Return, unchanged and with no pictures, the lines below from the very first through the one that contains "[0:14.00-0:14.60]".
▬▬▬▬▬▬
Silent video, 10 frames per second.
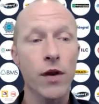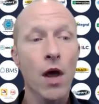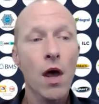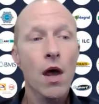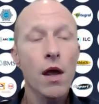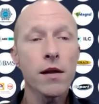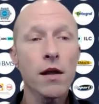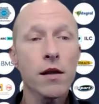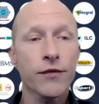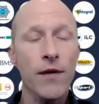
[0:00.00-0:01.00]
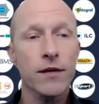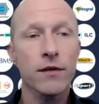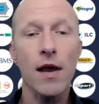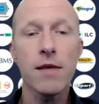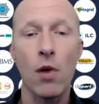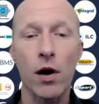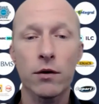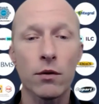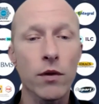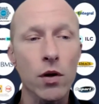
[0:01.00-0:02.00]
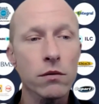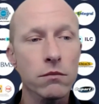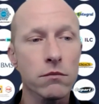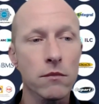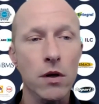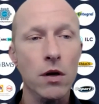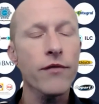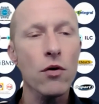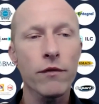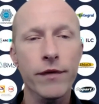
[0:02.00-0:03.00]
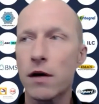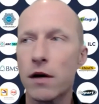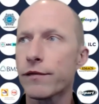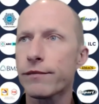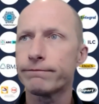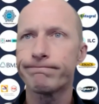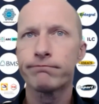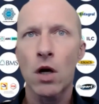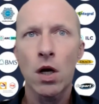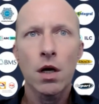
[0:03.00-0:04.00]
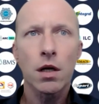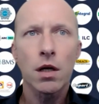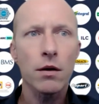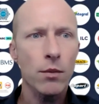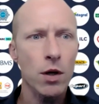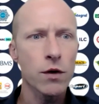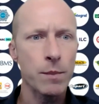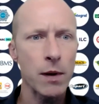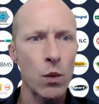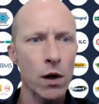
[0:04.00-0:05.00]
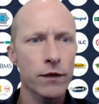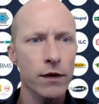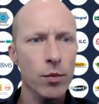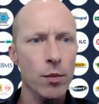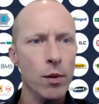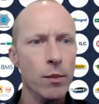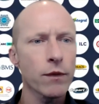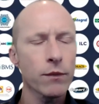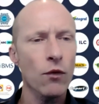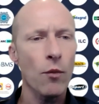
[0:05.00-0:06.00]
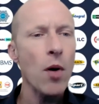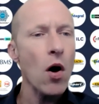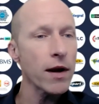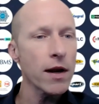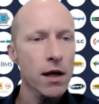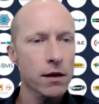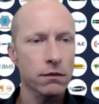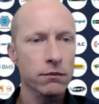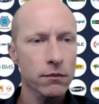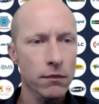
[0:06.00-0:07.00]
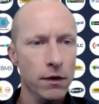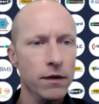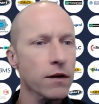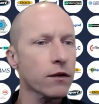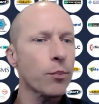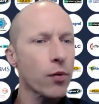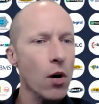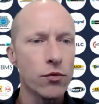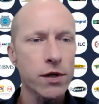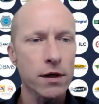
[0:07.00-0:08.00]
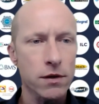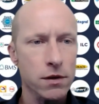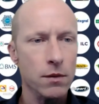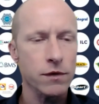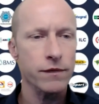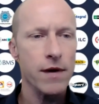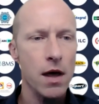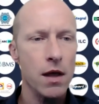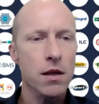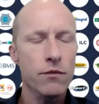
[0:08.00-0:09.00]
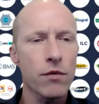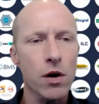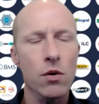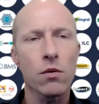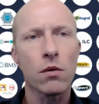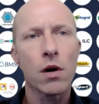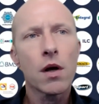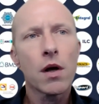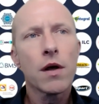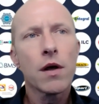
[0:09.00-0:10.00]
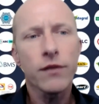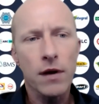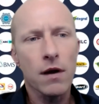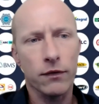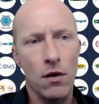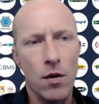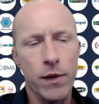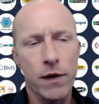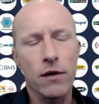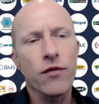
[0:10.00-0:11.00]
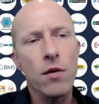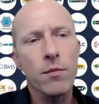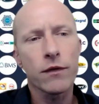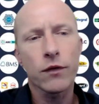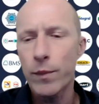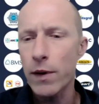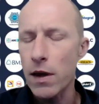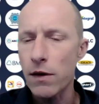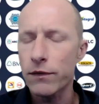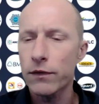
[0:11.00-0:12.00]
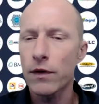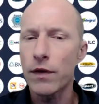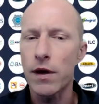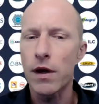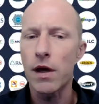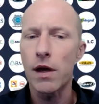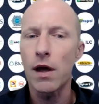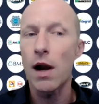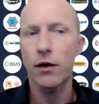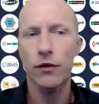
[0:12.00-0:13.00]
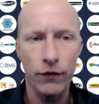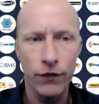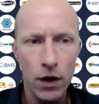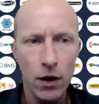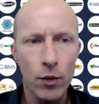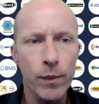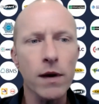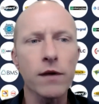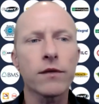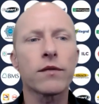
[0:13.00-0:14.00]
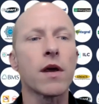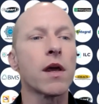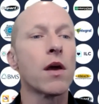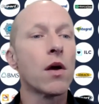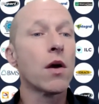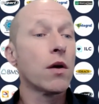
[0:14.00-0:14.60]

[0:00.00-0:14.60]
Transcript: And it's fair to say, Michael, that kind of LV have, I'm going to use big words here, but sort of pioneered this approach in terms of that real CSR piece, the environmental piece, the electric vehicle piece, the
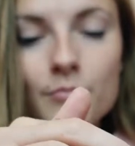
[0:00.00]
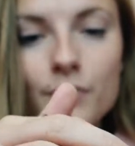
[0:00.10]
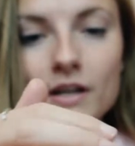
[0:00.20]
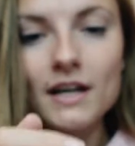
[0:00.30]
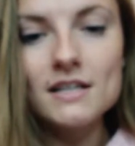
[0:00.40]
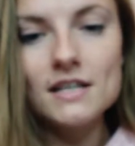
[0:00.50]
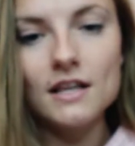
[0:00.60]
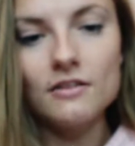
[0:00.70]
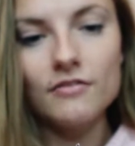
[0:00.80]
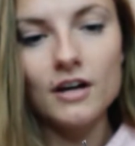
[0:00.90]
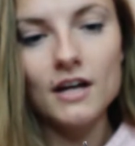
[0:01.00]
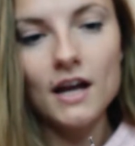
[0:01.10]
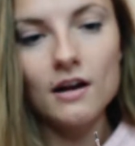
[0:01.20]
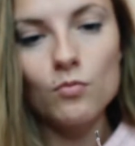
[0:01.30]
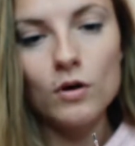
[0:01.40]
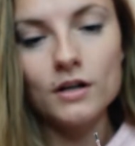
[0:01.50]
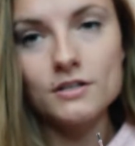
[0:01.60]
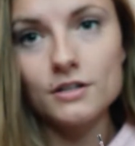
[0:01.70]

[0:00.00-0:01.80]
But like I said, the variegated ones,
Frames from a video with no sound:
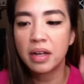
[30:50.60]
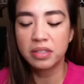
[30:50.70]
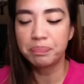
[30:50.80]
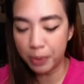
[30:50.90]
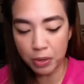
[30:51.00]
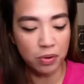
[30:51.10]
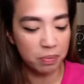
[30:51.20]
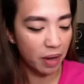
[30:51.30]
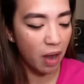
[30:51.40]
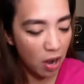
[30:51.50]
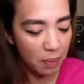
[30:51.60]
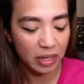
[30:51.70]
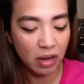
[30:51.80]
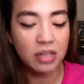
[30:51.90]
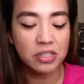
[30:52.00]
Boom. Oh, my
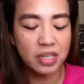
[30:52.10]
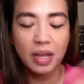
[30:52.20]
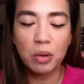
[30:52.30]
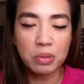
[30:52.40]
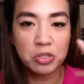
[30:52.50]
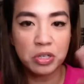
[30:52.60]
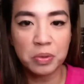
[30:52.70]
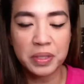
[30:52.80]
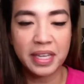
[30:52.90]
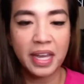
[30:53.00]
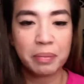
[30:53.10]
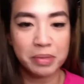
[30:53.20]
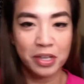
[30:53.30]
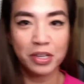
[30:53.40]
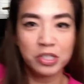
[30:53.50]
gosh. See, I always struggle with games.
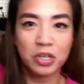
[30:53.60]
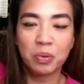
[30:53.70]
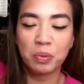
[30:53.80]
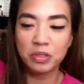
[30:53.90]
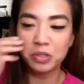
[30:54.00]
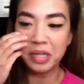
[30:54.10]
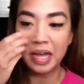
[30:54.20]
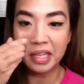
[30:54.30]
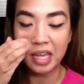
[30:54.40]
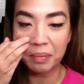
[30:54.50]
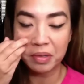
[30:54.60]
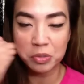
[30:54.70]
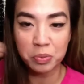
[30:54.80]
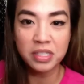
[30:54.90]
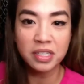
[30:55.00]
So we'll do that game because
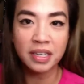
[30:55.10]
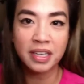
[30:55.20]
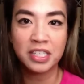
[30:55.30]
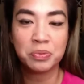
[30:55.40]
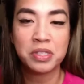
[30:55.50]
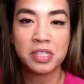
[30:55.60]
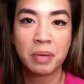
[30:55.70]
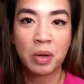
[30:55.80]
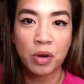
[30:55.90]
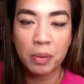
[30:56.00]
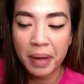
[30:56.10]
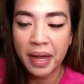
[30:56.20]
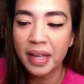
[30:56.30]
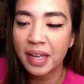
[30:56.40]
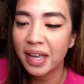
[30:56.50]
we did a guess what's in my work
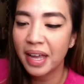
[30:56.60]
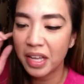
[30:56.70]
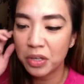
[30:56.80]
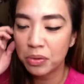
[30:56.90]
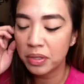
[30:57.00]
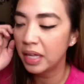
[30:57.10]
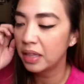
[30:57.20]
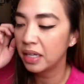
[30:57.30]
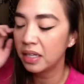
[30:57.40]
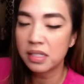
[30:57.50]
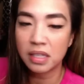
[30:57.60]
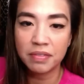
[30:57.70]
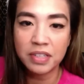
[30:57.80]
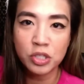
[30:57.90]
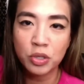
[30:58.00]
bag and you'll get ladies love
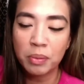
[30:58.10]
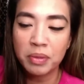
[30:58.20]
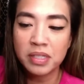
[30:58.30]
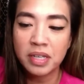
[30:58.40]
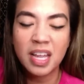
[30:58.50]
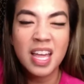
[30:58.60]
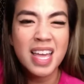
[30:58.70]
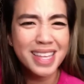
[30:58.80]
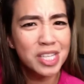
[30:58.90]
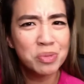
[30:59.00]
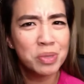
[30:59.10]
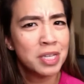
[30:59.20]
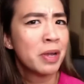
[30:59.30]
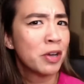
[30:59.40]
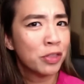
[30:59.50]
it. So I'm going to say, guess what's in
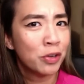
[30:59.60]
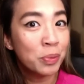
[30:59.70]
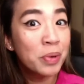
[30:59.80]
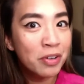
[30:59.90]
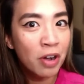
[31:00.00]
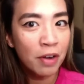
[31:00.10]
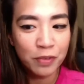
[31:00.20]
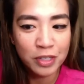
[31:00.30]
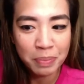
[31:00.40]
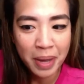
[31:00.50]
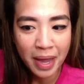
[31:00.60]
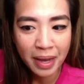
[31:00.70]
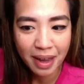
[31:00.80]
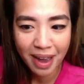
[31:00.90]
my 31 conference bag?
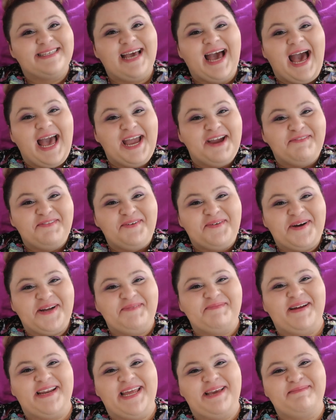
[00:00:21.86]
Hi
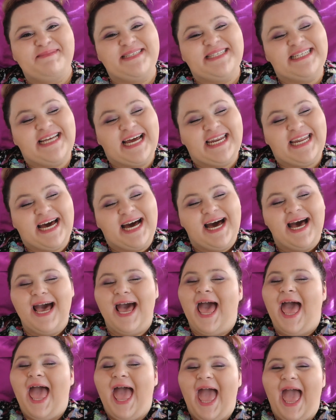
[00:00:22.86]
everyone, my name is Netta
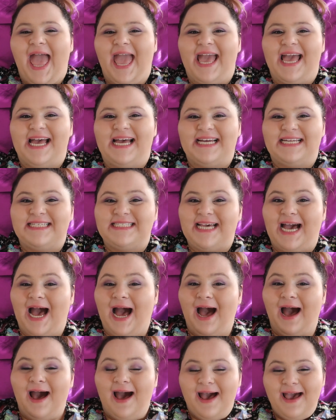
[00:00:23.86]
and
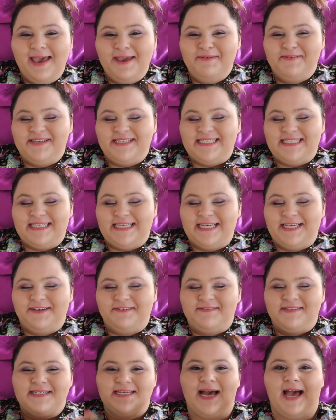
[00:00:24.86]
I
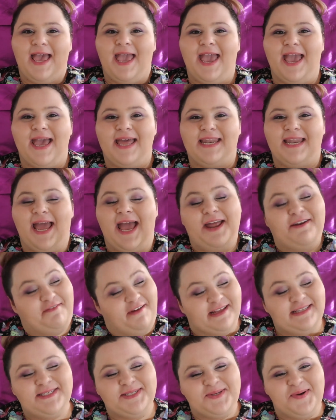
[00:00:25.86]
received an
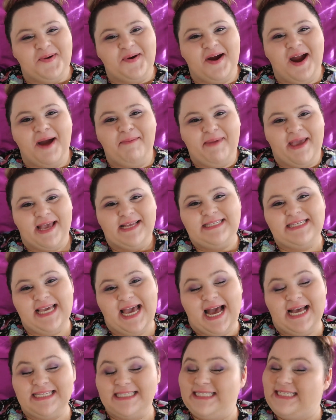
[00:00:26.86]
advanced score on the
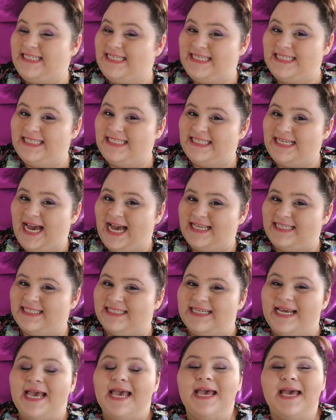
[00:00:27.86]
ATI TEAS test.
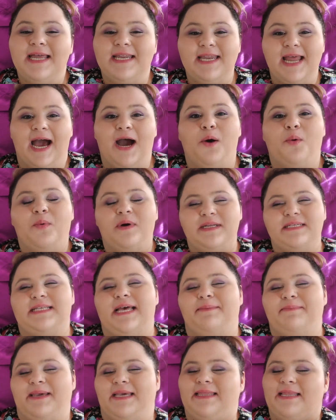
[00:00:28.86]
Now, what does
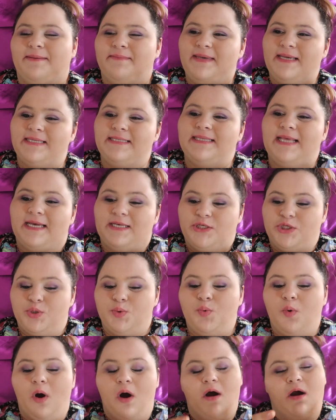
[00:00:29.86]
that mean? That means that
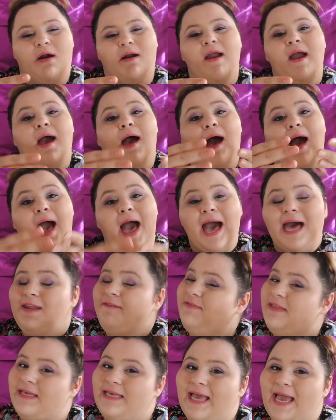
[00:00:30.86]
you are ahead
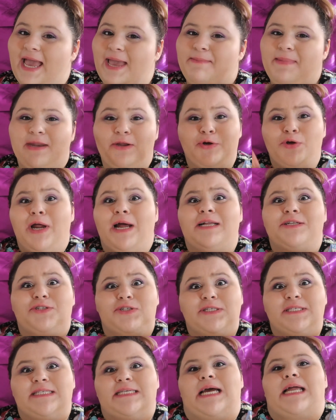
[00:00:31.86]
of the game and you're not
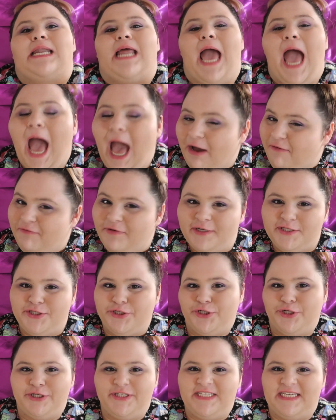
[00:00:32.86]
just an
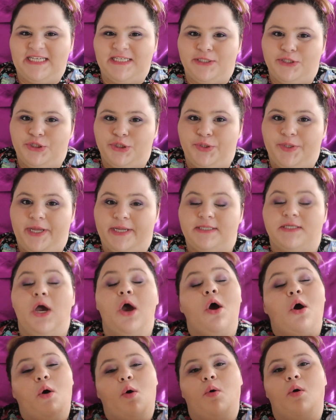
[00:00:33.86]
average nursing student.
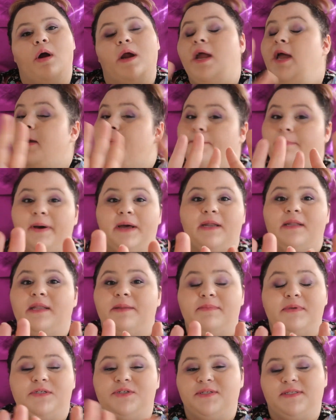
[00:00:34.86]
But
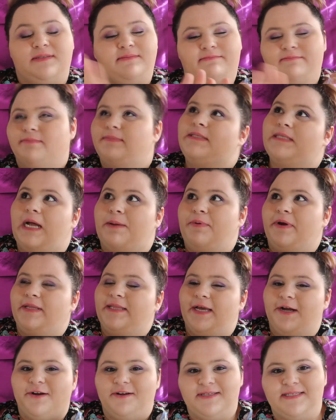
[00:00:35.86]
let me just stop right
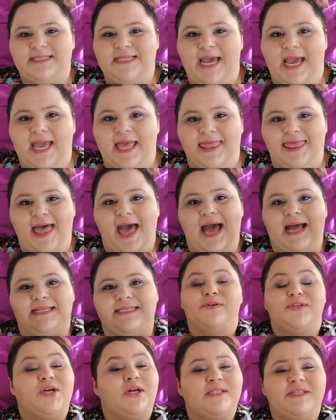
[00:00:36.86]
there and say that
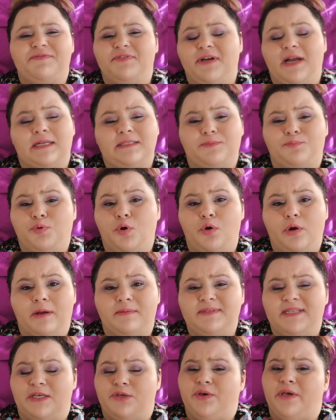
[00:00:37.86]
there's all different kinds of
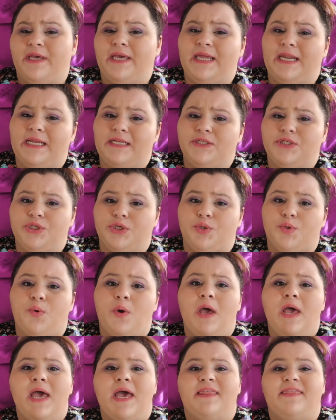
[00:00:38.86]
programs that you can get
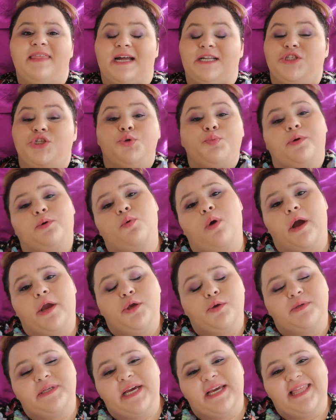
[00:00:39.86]
into that do require
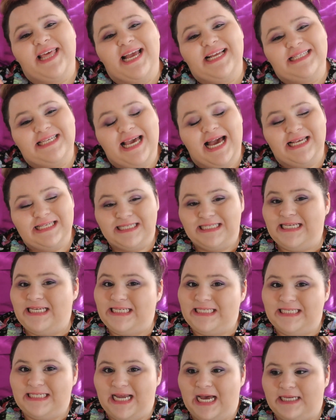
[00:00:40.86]
you to take the ATI
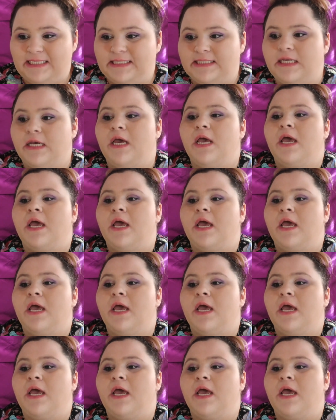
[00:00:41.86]
TEAS test.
▬▬▬▬▬▬
## Your solution
Silent video, 10 frames per second.
[0:00.00-0:01.00]
[0:01.00-0:02.00]
[0:02.00-0:03.00]
[0:03.00-0:04.00]
[0:04.00-0:05.00]
[0:05.00-0:06.00]
[0:06.00-0:07.00]
[0:07.00-0:08.00]
[0:08.00-0:09.00]
[0:09.00-0:10.00]
[0:10.00-0:11.00]
[0:11.00-0:12.00]
[0:12.00-0:13.00]
[0:13.00-0:14.00]
[0:14.00-0:14.60]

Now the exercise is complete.